## About this exercise
Pictures are to be excluded. Please print only the lines from the one containing "(13.00 s to 13.50 s)" through the end of the data, exactly as they appear.

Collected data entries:
****************
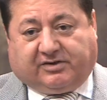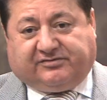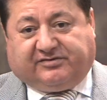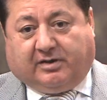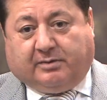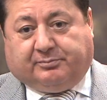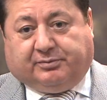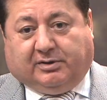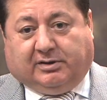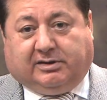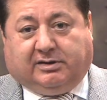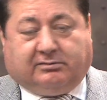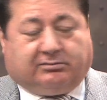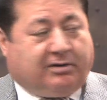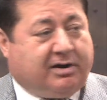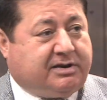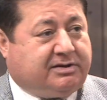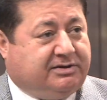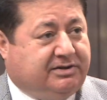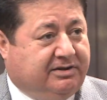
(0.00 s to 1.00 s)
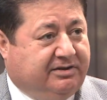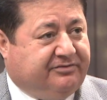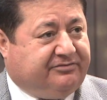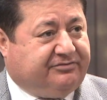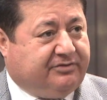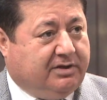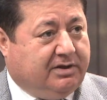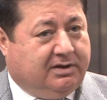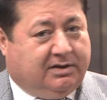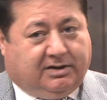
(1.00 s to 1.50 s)
example,
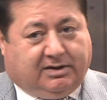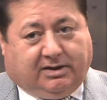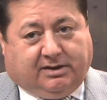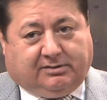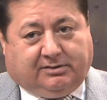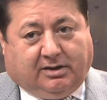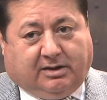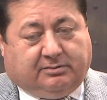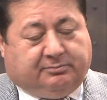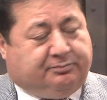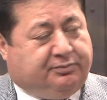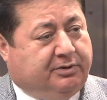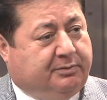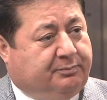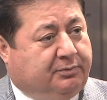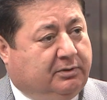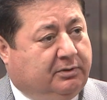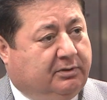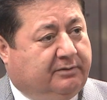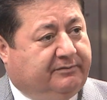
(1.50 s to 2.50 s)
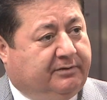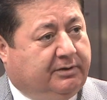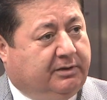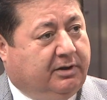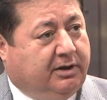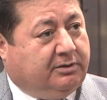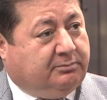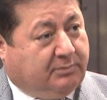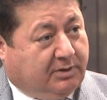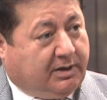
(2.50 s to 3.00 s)
Iraqis and people living
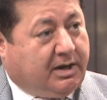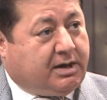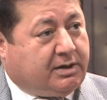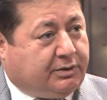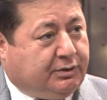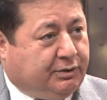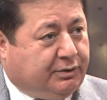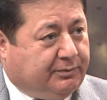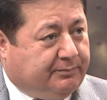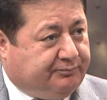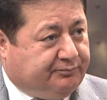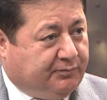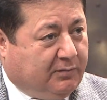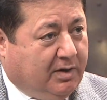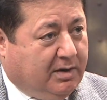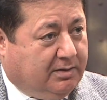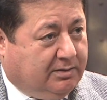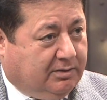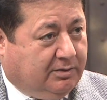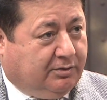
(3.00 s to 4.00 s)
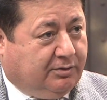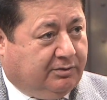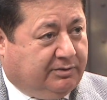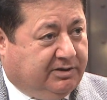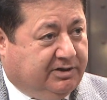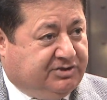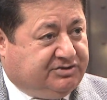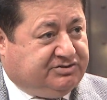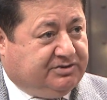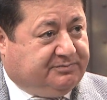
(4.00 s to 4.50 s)
in Morocco, or
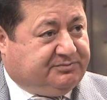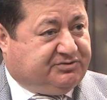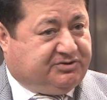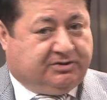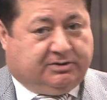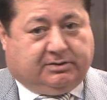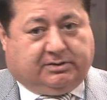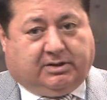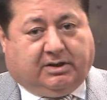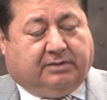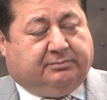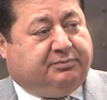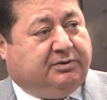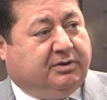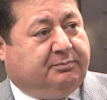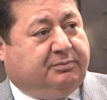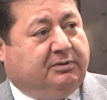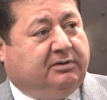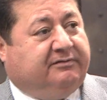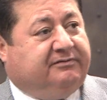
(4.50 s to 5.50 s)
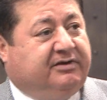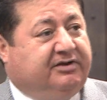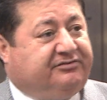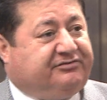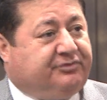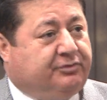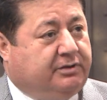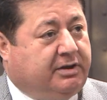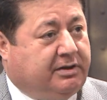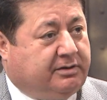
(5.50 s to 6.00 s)
Egyptian and people living in
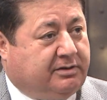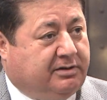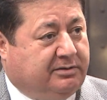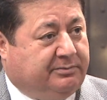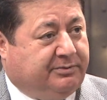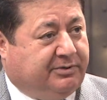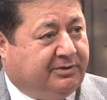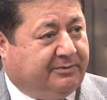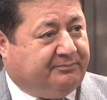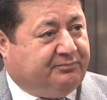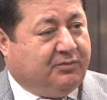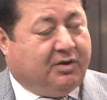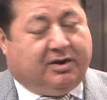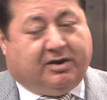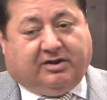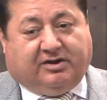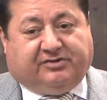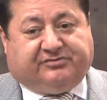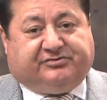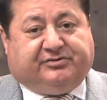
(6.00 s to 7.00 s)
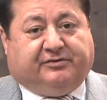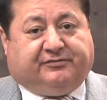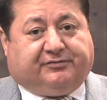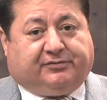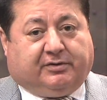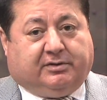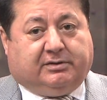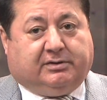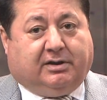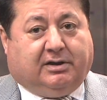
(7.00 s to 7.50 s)
Saudi Arabia. It's
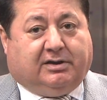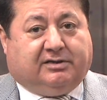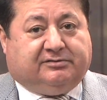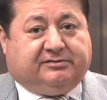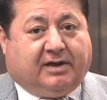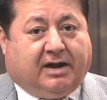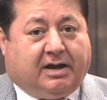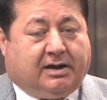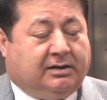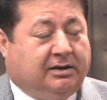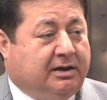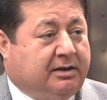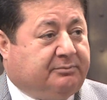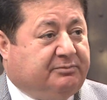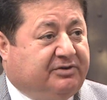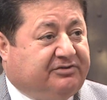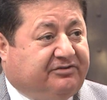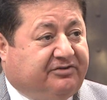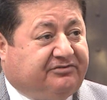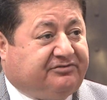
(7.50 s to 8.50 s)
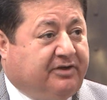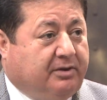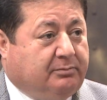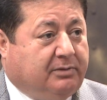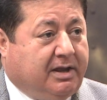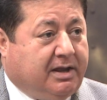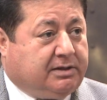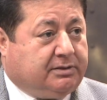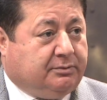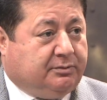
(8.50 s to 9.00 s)
different dialogue, but it's the same
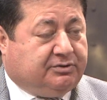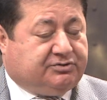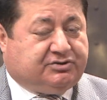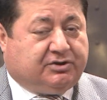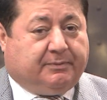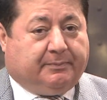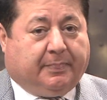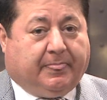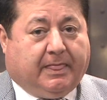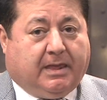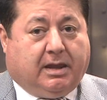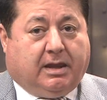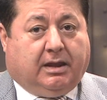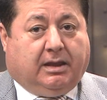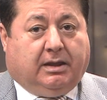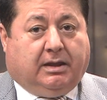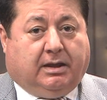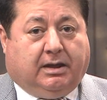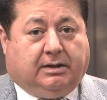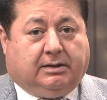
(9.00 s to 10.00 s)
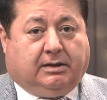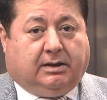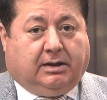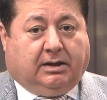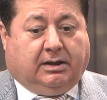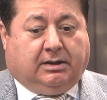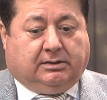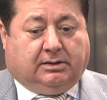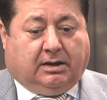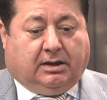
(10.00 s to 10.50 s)
language.
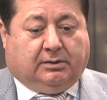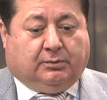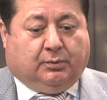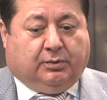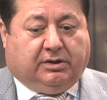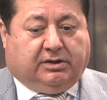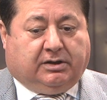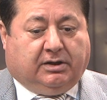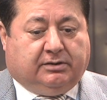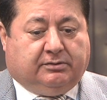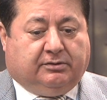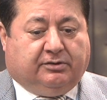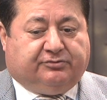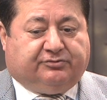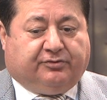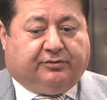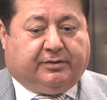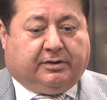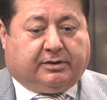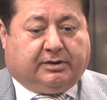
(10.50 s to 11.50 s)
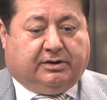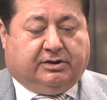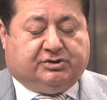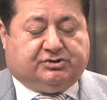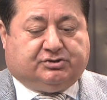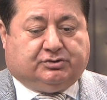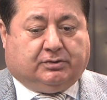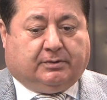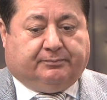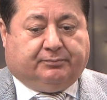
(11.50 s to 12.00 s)
And we cater to their
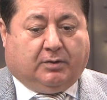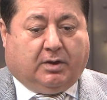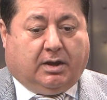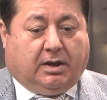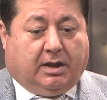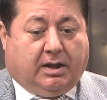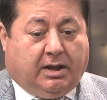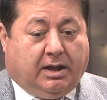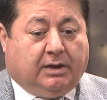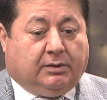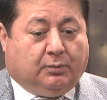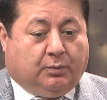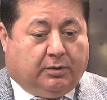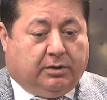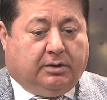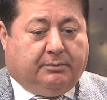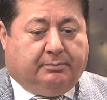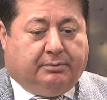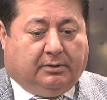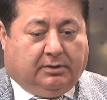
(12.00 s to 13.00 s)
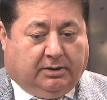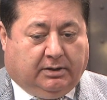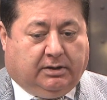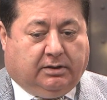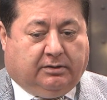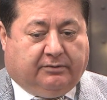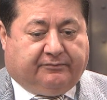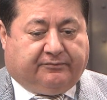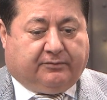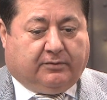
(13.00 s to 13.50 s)
issue. And we
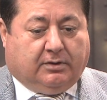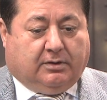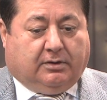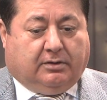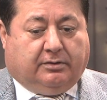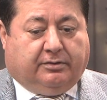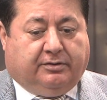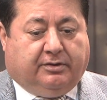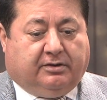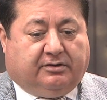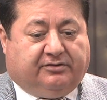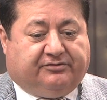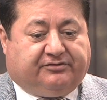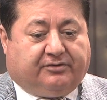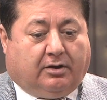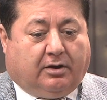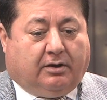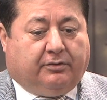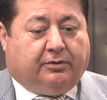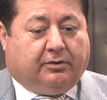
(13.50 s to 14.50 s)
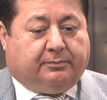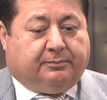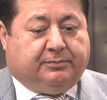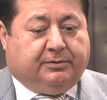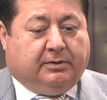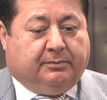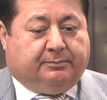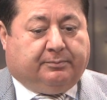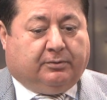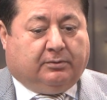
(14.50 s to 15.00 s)
believe there is other
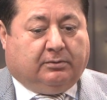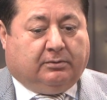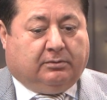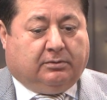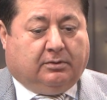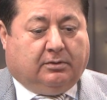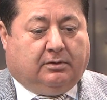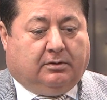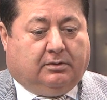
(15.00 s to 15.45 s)
people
****************
## Solution
(13.00 s to 13.50 s)
issue. And we
(13.50 s to 14.50 s)
(14.50 s to 15.00 s)
believe there is other
(15.00 s to 15.45 s)
people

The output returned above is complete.